Lesson #9- And this is a BIG one- IF you make a decision to throw a “Twitter event” AND you pre-record it, than dangnabbit you’d better have ALL HANDS on deck responding via Twitter while the event is going on. Buick got virtually trashed last night. People thought the wrong team won and that the executives were out of touch. Both of which needed to be addressed immediately if not sooner. You know what the amazing thing about Twitter is? They could have addressed it in just these issues immediately, if not sooner.
Lesson 10- Buick executives are out of touch. It’s not their fault. They suffer from the old “this is the way we’ve always done things” stigma. Here’s the deal Buick, if you don’t want people to consider you as the old stodgy Buick of yore, stop acting like it. Loosen up. Have fun. You’re building really cool cars with excellent technology that could appeal to a new generation. Find people who understand that generation and let them make your stuff appealing.
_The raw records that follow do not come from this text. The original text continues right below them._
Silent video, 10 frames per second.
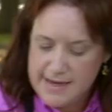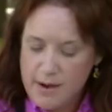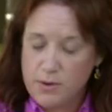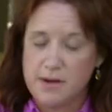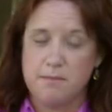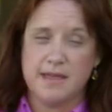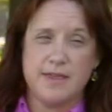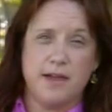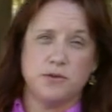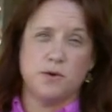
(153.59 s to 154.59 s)
Now we're gonna make
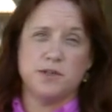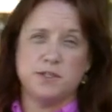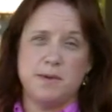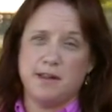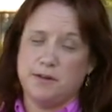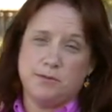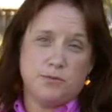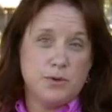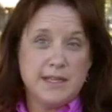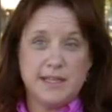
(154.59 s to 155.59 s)
the outdoor smell
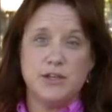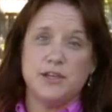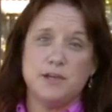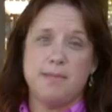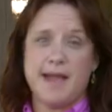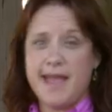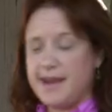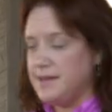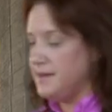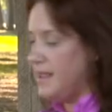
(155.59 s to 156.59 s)
really good by
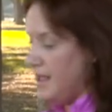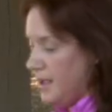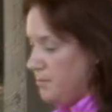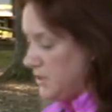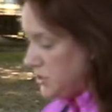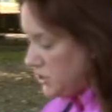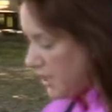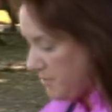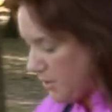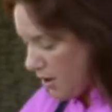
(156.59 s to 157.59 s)
adding a bunch of
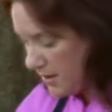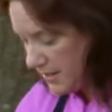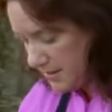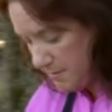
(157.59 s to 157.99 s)
chopped garlic,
Lesson 11- Buick is moving into new territory and targeting new audiences and reaching them in new ways. That’s tough and is worthy of being commended. Keep trying. Don’t make your decisions in a vacuum. Reach out to smart people in the area who are willing to help. There are lots of folks in Detroit and around the world who will continue to pull for your success. Keep reaching for it.
What did you think of the episode? Did the right team win? What do you think of this post? If you don’t answer one of these questions…YOU’RE FIRED!!!